START Data

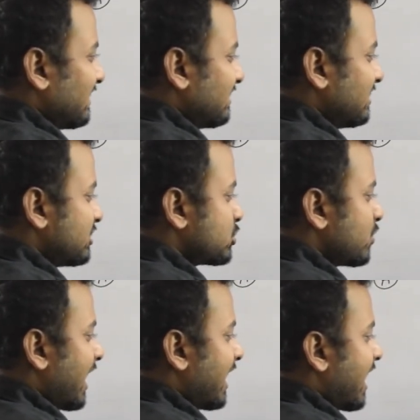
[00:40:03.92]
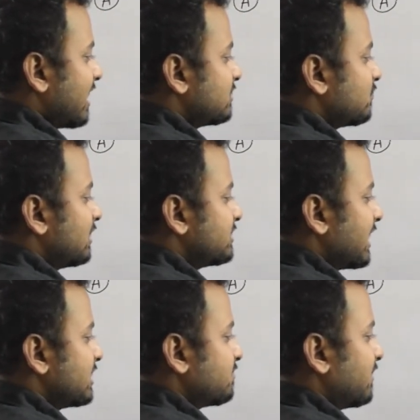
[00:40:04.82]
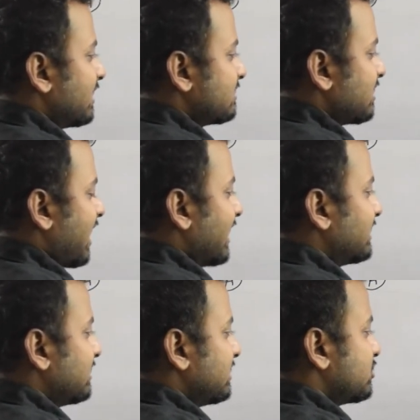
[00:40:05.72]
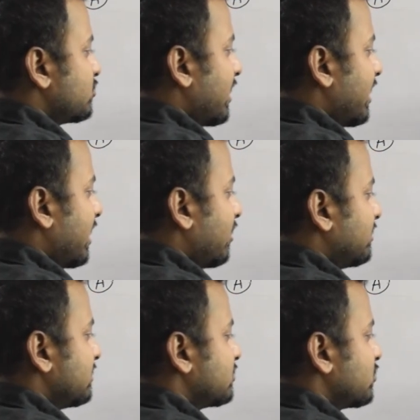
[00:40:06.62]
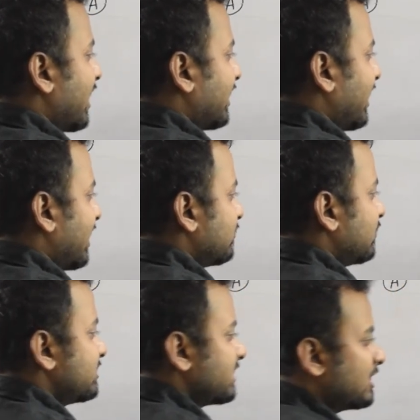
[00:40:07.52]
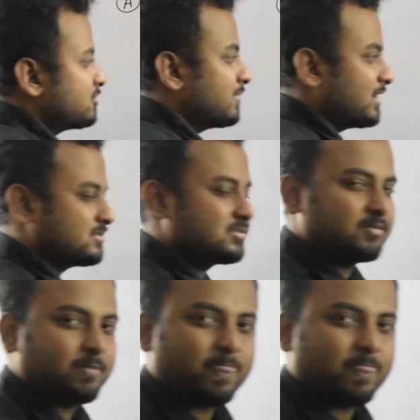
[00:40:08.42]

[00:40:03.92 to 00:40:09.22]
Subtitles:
these two anions will change place. Either these two anion or these two cations will change place,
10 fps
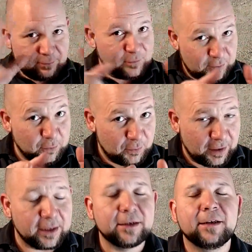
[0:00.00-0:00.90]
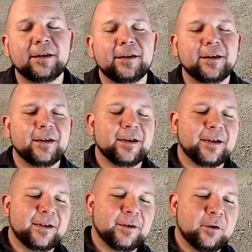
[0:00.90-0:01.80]
So do that.
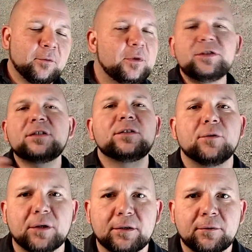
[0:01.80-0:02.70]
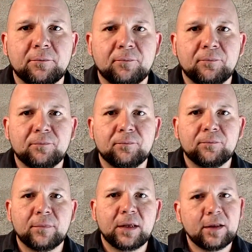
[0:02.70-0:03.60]
But just do it.
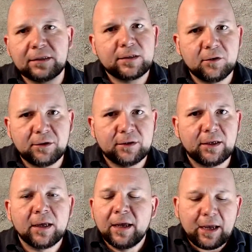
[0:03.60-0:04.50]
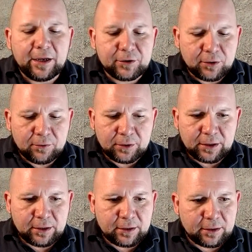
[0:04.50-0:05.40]
And that's the only thing. And don't
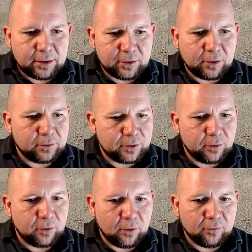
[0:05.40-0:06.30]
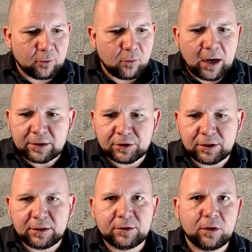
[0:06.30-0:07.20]
overwatch
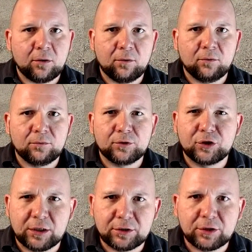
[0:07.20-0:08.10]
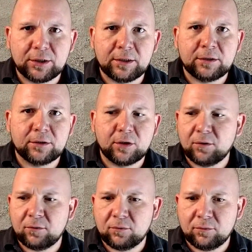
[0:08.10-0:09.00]
it, don't judge it,
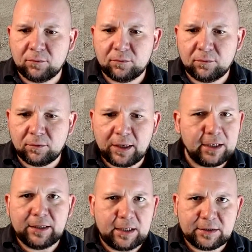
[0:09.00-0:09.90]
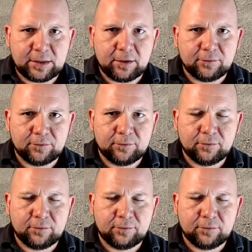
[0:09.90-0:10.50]
don't any of that stuff.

END Data

# Exercise directions
With the pictures left out, please output each line from the one containing "[0:06.30-0:07.20]" through the end of the entries, exactly as it is.

# Output
[0:06.30-0:07.20]
overwatch
[0:07.20-0:08.10]
[0:08.10-0:09.00]
it, don't judge it,
[0:09.00-0:09.90]
[0:09.90-0:10.50]
don't any of that stuff.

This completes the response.